Failed to parse (SVG (MathML can be enabled via browser plugin): Invalid response ("Math extension cannot connect to Restbase.") from server "https://wikimedia.org/api/rest_v1/":): {\displaystyle I \qquad} set of generators indexed by i

Failed to parse (SVG (MathML can be enabled via browser plugin): Invalid response ("Math extension cannot connect to Restbase.") from server "https://wikimedia.org/api/rest_v1/":): {\displaystyle T \qquad} Set of time intervals indexed by t

Failed to parse (SVG (MathML can be enabled via browser plugin): Invalid response ("Math extension cannot connect to Restbase.") from server "https://wikimedia.org/api/rest_v1/":): {\displaystyle g_i \qquad } power output of generator i

Failed to parse (SVG (MathML can be enabled via browser plugin): Invalid response ("Math extension cannot connect to Restbase.") from server "https://wikimedia.org/api/rest_v1/":): {\displaystyle c_i \qquad } cost of unit generation of generator i

$u_{i,t}\qquad$ binary on / off decision of generator i at time t

Failed to parse (SVG (MathML can be enabled via browser plugin): Invalid response ("Math extension cannot connect to Restbase.") from server "https://wikimedia.org/api/rest_v1/":): {\displaystyle G_{i,min} \qquad } minimum output of generator i

Failed to parse (SVG (MathML can be enabled via browser plugin): Invalid response ("Math extension cannot connect to Restbase.") from server "https://wikimedia.org/api/rest_v1/":): {\displaystyle G_{i,max} \qquad } maximum output of generator i

The three generators have the following characteristics:

Generator 1

Failed to parse (SVG (MathML can be enabled via browser plugin): Invalid response ("Math extension cannot connect to Restbase.") from server "https://wikimedia.org/api/rest_v1/":): {\displaystyle G_{1,min} } = 300 MW, Failed to parse (SVG (MathML can be enabled via browser plugin): Invalid response ("Math extension cannot connect to Restbase.") from server "https://wikimedia.org/api/rest_v1/":): {\displaystyle G_{1,max} } = 800 MW

Failed to parse (SVG (MathML can be enabled via browser plugin): Invalid response ("Math extension cannot connect to Restbase.") from server "https://wikimedia.org/api/rest_v1/":): {\displaystyle c_1 } = $88 / MWh

Generator 2

Failed to parse (SVG (MathML can be enabled via browser plugin): Invalid response ("Math extension cannot connect to Restbase.") from server "https://wikimedia.org/api/rest_v1/":): {\displaystyle G_{2,min} } = 250 MW, Failed to parse (SVG (MathML can be enabled via browser plugin): Invalid response ("Math extension cannot connect to Restbase.") from server "https://wikimedia.org/api/rest_v1/":): {\displaystyle G_{2,max} } = 700 MW

Failed to parse (SVG (MathML can be enabled via browser plugin): Invalid response ("Math extension cannot connect to Restbase.") from server "https://wikimedia.org/api/rest_v1/":): {\displaystyle c_2 } = $110 / MWh

Generator 3

Failed to parse (SVG (MathML can be enabled via browser plugin): Invalid response ("Math extension cannot connect to Restbase.") from server "https://wikimedia.org/api/rest_v1/":): {\displaystyle G_{3,min} } = 400 MW, Failed to parse (SVG (MathML can be enabled via browser plugin): Invalid response ("Math extension cannot connect to Restbase.") from server "https://wikimedia.org/api/rest_v1/":): {\displaystyle G_{3,max} } = 1200 MW

Failed to parse (SVG (MathML can be enabled via browser plugin): Invalid response ("Math extension cannot connect to Restbase.") from server "https://wikimedia.org/api/rest_v1/":): {\displaystyle c_3 } = $125 / MWh

To determine the generator schedule, we carry out the following optimization problem to meet demand over the 24-hour period, while minimize operating cost.
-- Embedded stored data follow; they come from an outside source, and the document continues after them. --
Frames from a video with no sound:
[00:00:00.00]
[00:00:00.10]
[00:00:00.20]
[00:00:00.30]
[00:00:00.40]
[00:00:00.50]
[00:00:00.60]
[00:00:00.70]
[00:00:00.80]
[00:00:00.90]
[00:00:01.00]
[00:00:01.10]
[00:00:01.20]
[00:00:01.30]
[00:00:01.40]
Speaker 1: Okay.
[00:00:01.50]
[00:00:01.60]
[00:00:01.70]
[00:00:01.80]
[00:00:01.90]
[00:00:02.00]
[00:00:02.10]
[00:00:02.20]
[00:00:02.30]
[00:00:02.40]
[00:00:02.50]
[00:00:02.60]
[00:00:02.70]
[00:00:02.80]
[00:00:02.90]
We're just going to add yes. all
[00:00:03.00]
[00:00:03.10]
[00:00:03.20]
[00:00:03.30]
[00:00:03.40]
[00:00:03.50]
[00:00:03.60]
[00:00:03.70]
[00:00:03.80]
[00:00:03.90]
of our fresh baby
min Failed to parse (SVG (MathML can be enabled via browser plugin): Invalid response ("Math extension cannot connect to Restbase.") from server "https://wikimedia.org/api/rest_v1/":): {\displaystyle \sum_{i\in I} g_i * c_i }

such that

$G_{i,min}*u_{i,t}\leq g_{i}\leq G_{i,max}*u_{i,t},\forall i\in I$

` $\sum _{i\in I}g_{i}*u_{i,t}\geq d_{i,t}$

Failed to parse (SVG (MathML can be enabled via browser plugin): Invalid response ("Math extension cannot connect to Restbase.") from server "https://wikimedia.org/api/rest_v1/":): {\displaystyle u_{i,t} \in \{0,1\}, \forall i \in I, \forall t \in T}

Modeling the system in the GAMS software package, we are able to obtain an optimized schedule for when each generator should be active or inactive throughout the course of the 24-hour period. Below are the optimized generator schedules superimposed on the load profile.

Applications

Unit commitment problems can be further adjusted for components that reflect the real-world problem. A simple categorization can be divided into two major groups. One is related to the commitment of power generation/production/manufacturing process, and the other group involves output allocation to the committed units, often known as unit commitment and economic dispatch ^[6].
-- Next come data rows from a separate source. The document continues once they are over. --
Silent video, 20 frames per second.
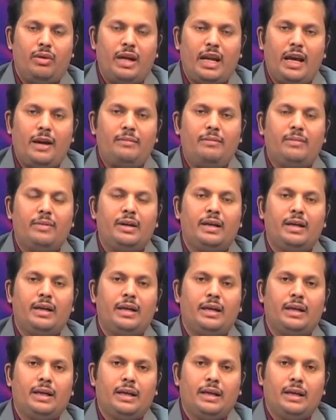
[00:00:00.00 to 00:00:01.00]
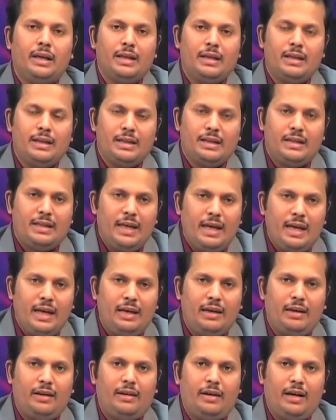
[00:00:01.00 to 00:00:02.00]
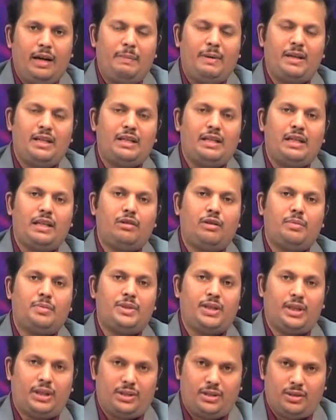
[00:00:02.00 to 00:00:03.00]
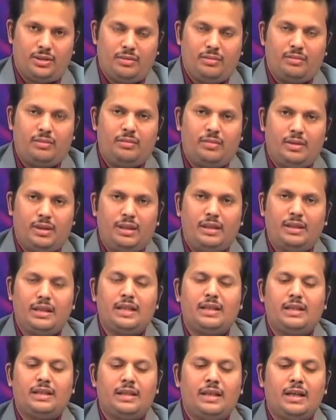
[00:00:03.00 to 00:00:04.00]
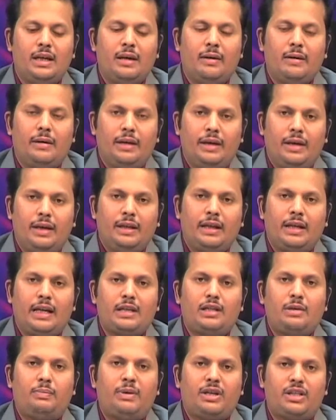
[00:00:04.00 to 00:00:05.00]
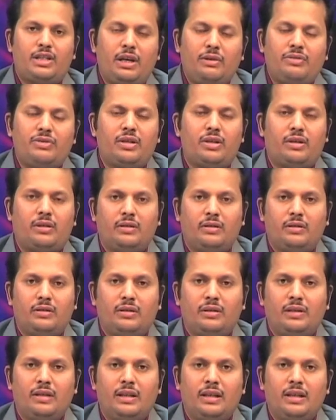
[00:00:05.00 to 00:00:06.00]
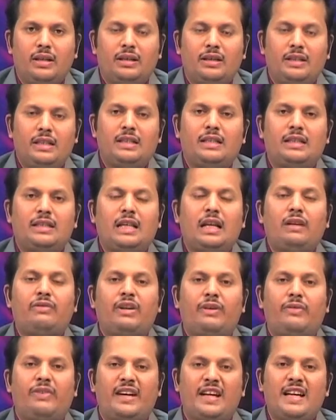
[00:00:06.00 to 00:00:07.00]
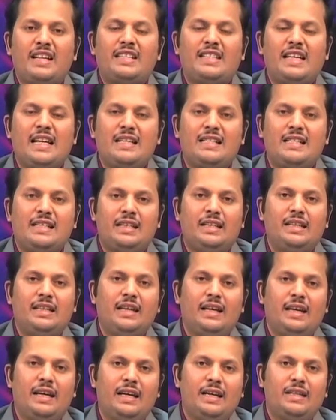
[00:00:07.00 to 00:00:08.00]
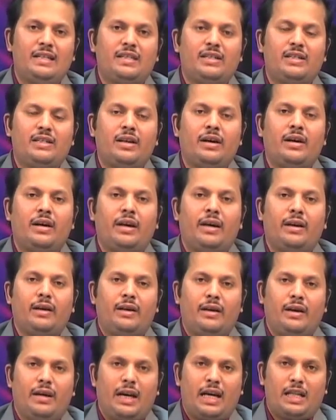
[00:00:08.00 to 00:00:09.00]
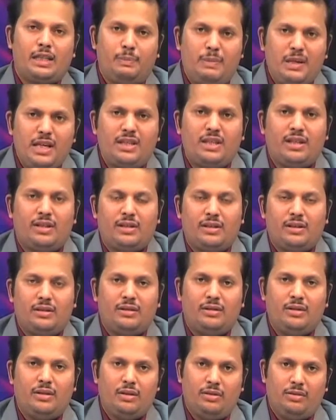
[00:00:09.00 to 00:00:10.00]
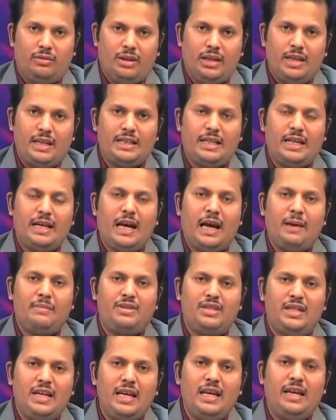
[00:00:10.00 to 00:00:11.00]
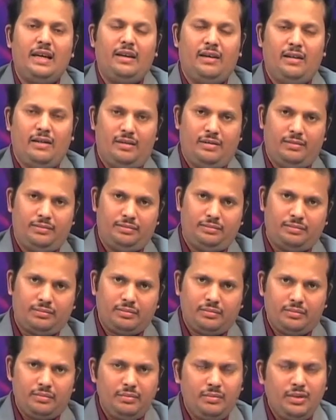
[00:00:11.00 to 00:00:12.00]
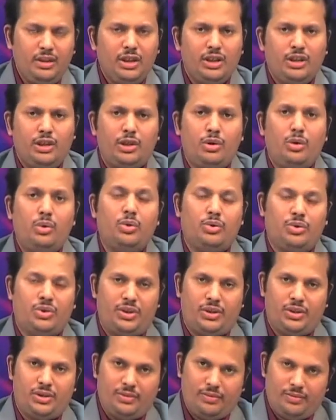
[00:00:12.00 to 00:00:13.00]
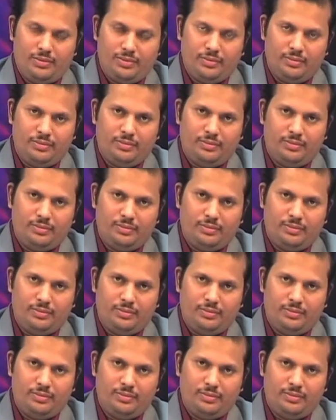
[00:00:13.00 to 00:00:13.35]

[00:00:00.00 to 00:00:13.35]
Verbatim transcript: When I am seeing a particular object. He says, in the case of perception, this self referentiality is explicit. When I say I am seeing the rose,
Unit commitment: Single period

This type of problem usually optimizes the number of power generators for each facility/plant to meet the demand in a specific period. Although this might not be the case study in real-world scenarios, starting off with this type of unit commitment optimization problem might help check the correctness of other constraints before adding the complexity of time and other power generating units’ components.
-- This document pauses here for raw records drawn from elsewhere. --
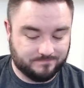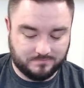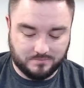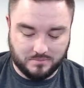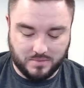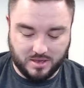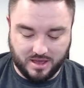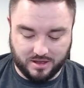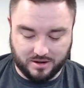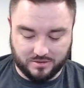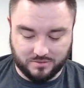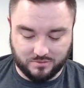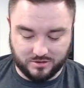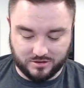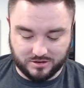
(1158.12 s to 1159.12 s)
Man,
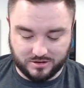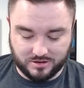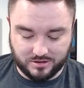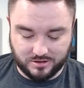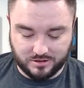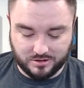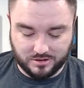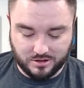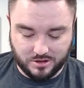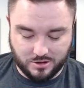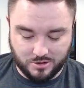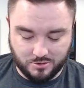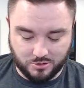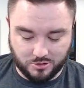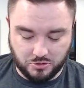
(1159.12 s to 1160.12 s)
we're,
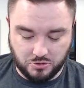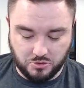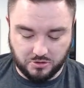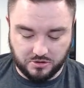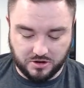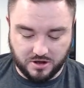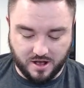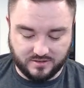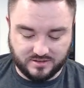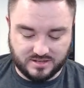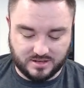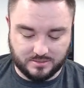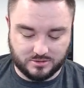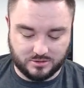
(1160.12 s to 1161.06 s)
we're cooling off some.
Unit commitment: Multi-period

Many times, the production of power should be planned in advance. This planned period could be for months, weeks, or even overnight to avoid under or over-power generation and minimize the total number of generators needed. And these problems would require a multi-period unit commitment optimization.

Unit commitment: Additional constraints

There are many more criteria that can be added to the unit commitment problem to truly reflect the system. Some scenarios may be required reserve constraints to ensure sufficient supply in response to a spike in demand ^[7]. Ramping constraints can also be added since the generators take time to start and stop the process which both affect the cost and amount of power output ^[7]. Types of power affect the optimization whether they come from a single source or multiple sources ^[7] ^[8].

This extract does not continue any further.